Majora Carter


Majora Carter is founder of Sustainable South Bronx (SSBx), a nonprofit community organization established in 2001 to advance the environmental and economic rebirth of her hometown, one of the poorest areas of the U.S. She is now president of her own economic consulting firm. Carter, a sought-after speaker, was named one of Essence magazine's "25 most influential African-Americans" and one of Newsweek's "25 to Watch." She is co-host of The Green on the Sundance Channel. In 2005, she was awarded the MacArthur "genius" Fellowship in recognition of her revolutionary approaches to persistent social problems. Other honors include New York University's Martin Luther King Jr. Humanitarian Award, the Eleanor Roosevelt Val-Kill Medal, and the Lewis Rudin Award for Public Service. Majora Carter holds a B.A. from Wesleyan University and an M.F.A. from New York University.

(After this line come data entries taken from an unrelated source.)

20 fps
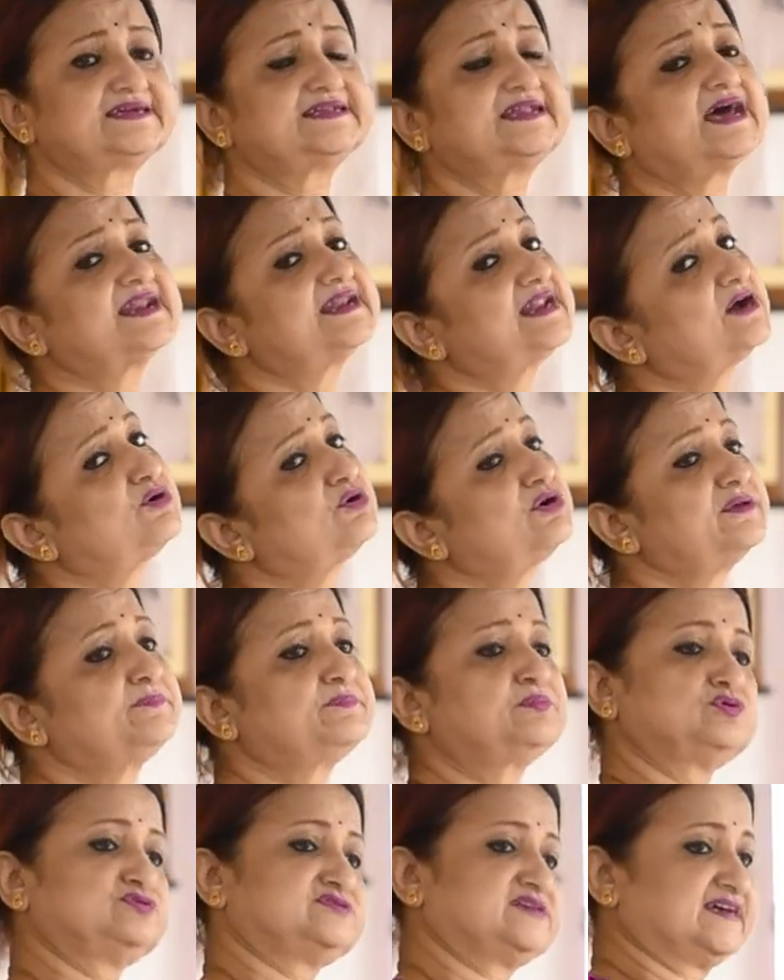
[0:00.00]
রান্নাঘরে
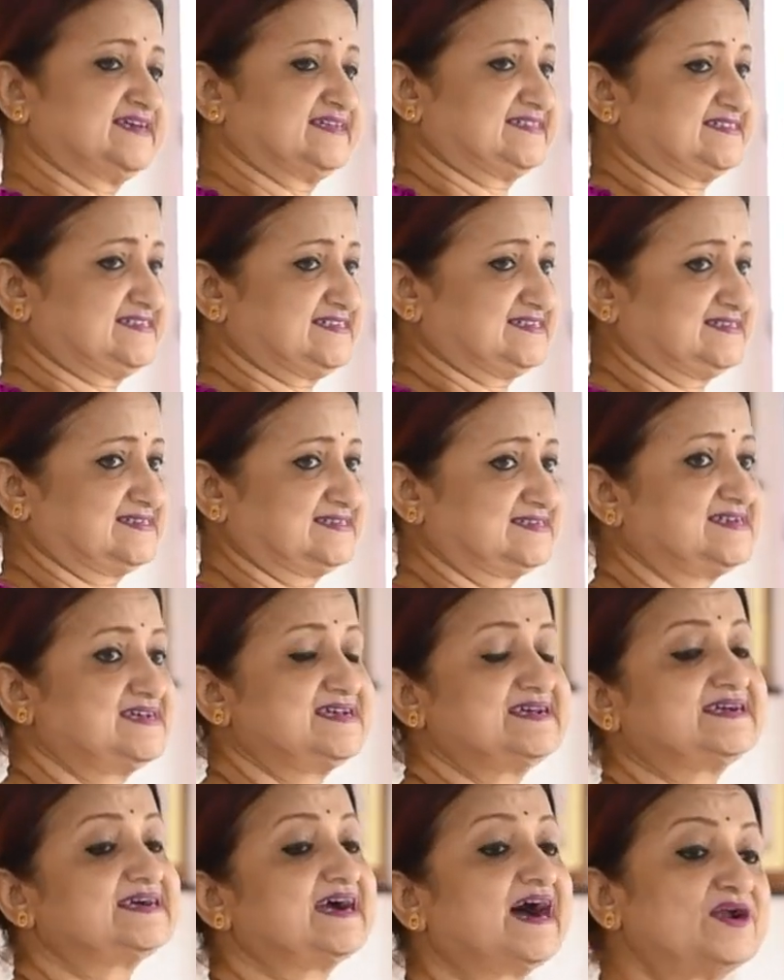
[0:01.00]
পৌঁছে গেছি
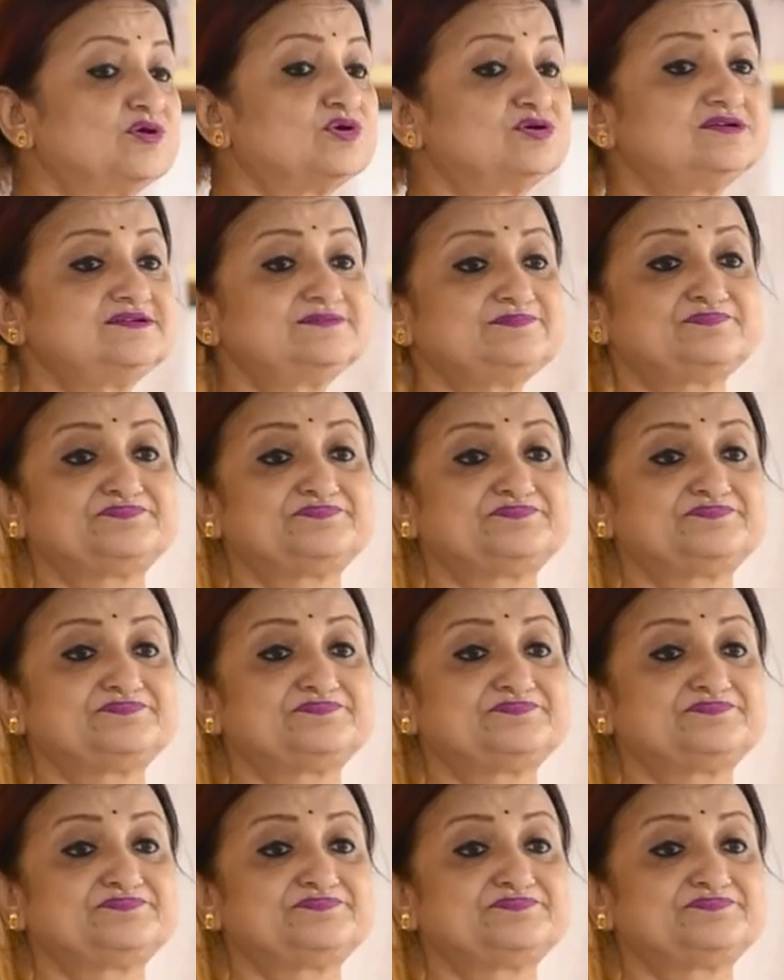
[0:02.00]
কারণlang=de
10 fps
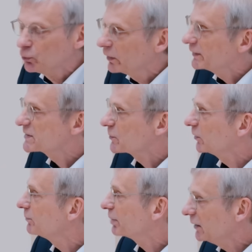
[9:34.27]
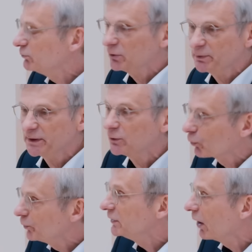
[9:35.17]
Koalition in Brandenburg mit den
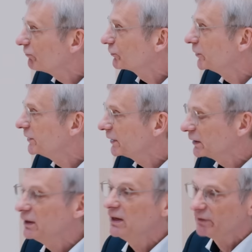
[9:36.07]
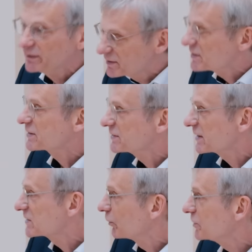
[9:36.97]
Grünen aufkündigen, wenn dieses
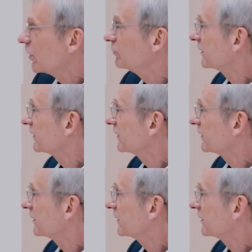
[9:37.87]
Gesetz durchkommt.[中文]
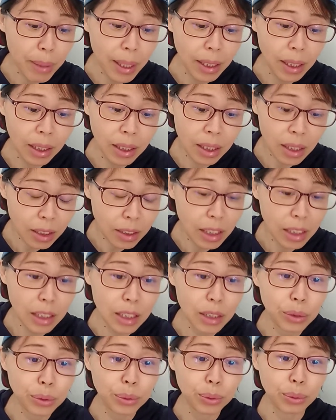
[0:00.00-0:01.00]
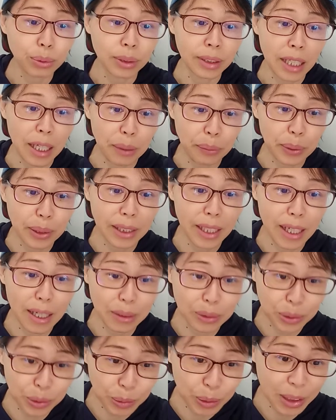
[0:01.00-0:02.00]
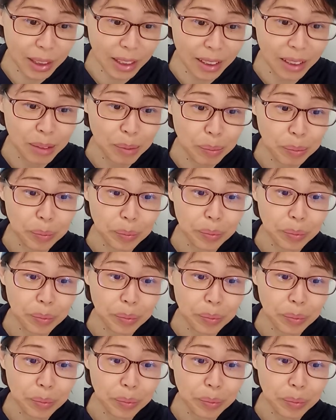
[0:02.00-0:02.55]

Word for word: 免的个人因素才会那样做的，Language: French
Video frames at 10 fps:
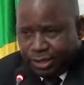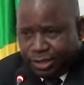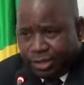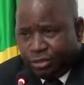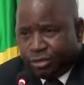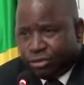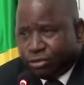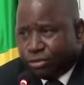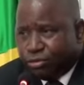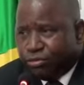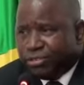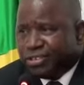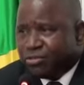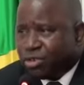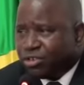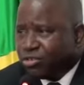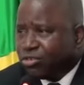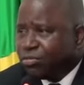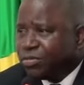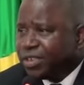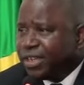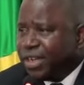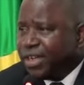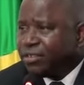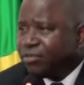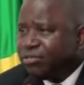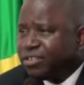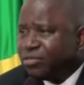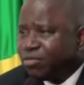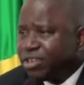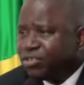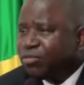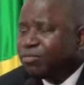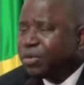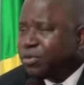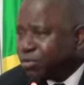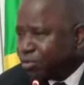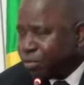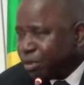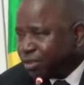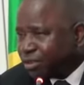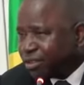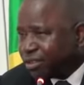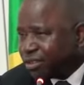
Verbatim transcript: Et donc, euh, une situation comme celle-là est une situation préoccupante.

Majora Carter is a visionary in her own right. Since she created Sustainable South Bronx — a venture designed to bring relief to her economically depressed hometown - she has become president of her own consulting firm, helping communities unlock their economic and sustainable potential. This MacArthur "genius" is a sought-after speaker, host of The Promised Land, and co-host on Sundance Channel's The Green.

Carter has an uncanny ability to take public radio audiences into uncharted territory — diving deep into issues of race, class, and justice — through her intimate conversations with extraordinary people who are working toward social, environmental, and economic sustainability.